Dataset entries:
══════

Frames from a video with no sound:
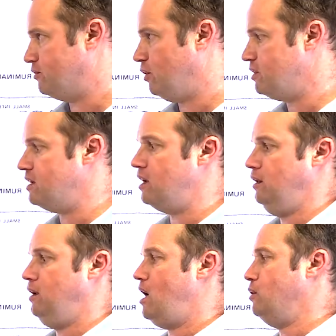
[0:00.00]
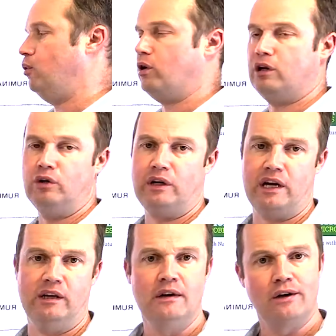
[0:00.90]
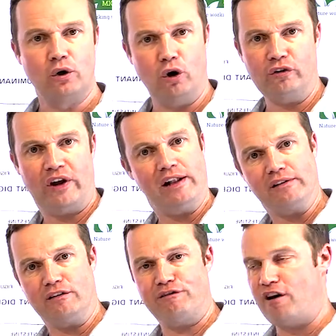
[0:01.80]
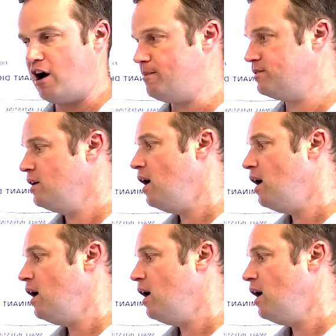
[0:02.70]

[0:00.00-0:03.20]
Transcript: So I did a lot of work looking at gut health on farms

══════

> Prompt
Each entry above must be restated word for word; the pictures stay out of the copy.

> Answer box
Frames from a video with no sound:
[0:00.00]
[0:00.90]
[0:01.80]
[0:02.70]

[0:00.00-0:03.20]
Transcript: So I did a lot of work looking at gut health on farms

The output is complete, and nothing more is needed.